Ao longo da carreira, Johnston se tornou um rosto muito conhecido do público britânico, passando por novelas, séries de humor e personagens marcantes que a transformaram em uma presença familiar. Ainda assim, a relação com a fama sempre foi ambígua. Em vez de glamour, ela já falou sobre o peso de ser reconhecida de repente e sobre a dificuldade de lidar com a exposição.
Essa tensão entre visibilidade e intimidade combina com o clima de Ann Droid, que usa o humor para explorar um tema bastante atual: a solidão na velhice.
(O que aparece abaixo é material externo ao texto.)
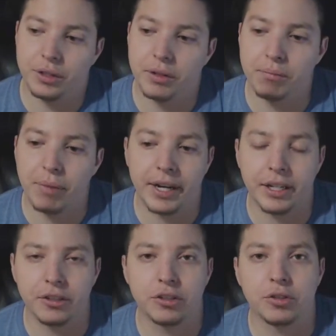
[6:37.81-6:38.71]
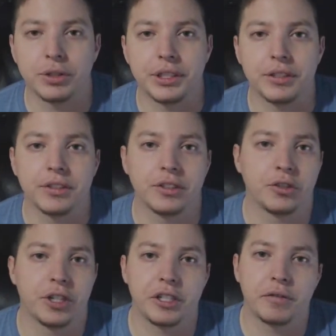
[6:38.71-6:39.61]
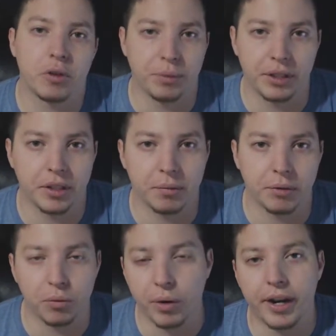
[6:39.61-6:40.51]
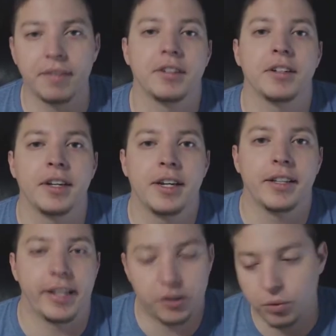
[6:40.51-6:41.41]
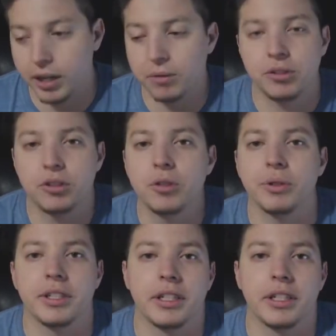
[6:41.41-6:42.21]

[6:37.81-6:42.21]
combining strings and transforming them and whatever, that's what I was doing.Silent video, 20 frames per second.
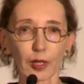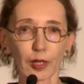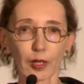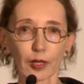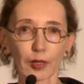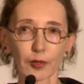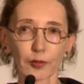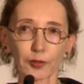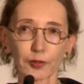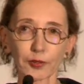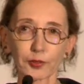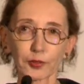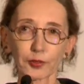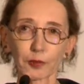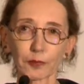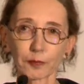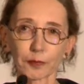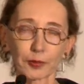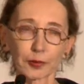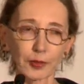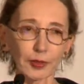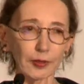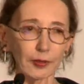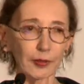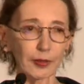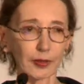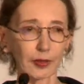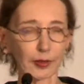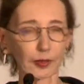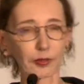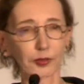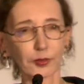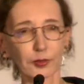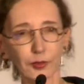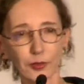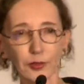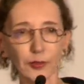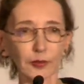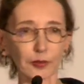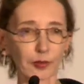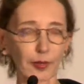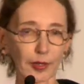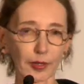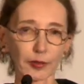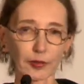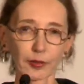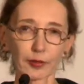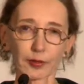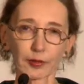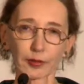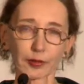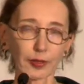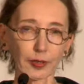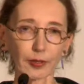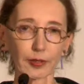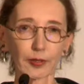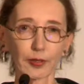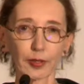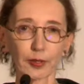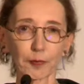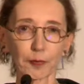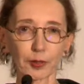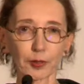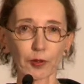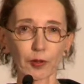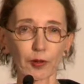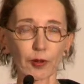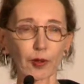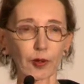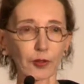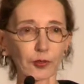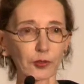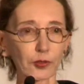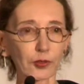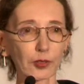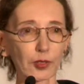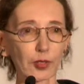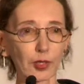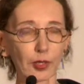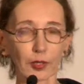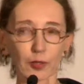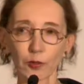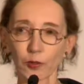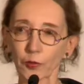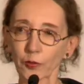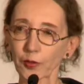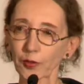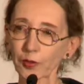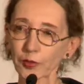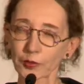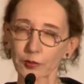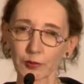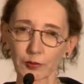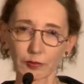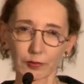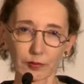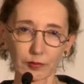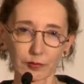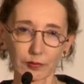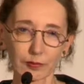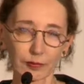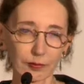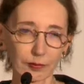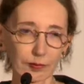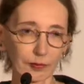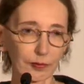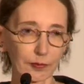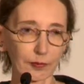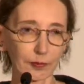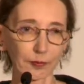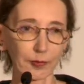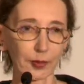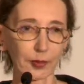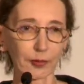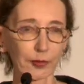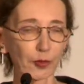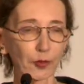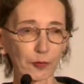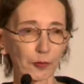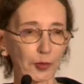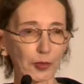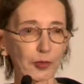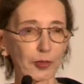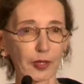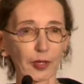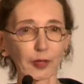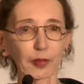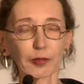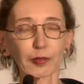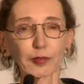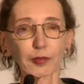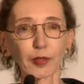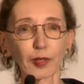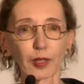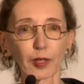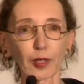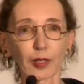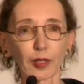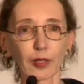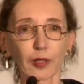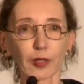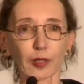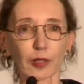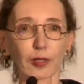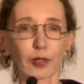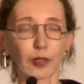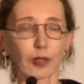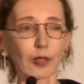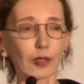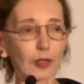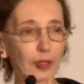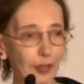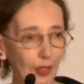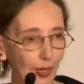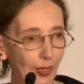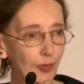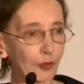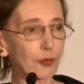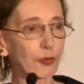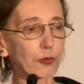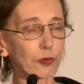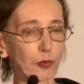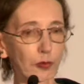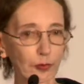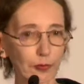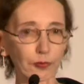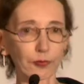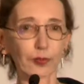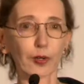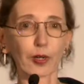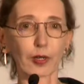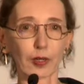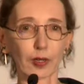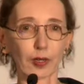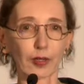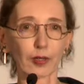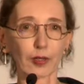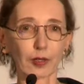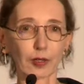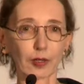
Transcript: and he's completely exhilarated and giddy because though he's been humiliated, he got through the fight.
A presença de Linda, com sua combinação de eficiência mecânica e estranheza emocional, funciona como gatilho para situações cômicas, mas também para reflexões sobre companhia, autonomia e afeto.
Para Johnston, a nova série reforça algo que sempre esteve em seu trabalho: a capacidade de transformar personagens comuns em figuras memoráveis. Desta vez, a atriz entra em cena em uma história que mistura invenção tecnológica e emoções muito humanas, mostrando que, mesmo depois de décadas de carreira, ainda há espaço para surpreender o público.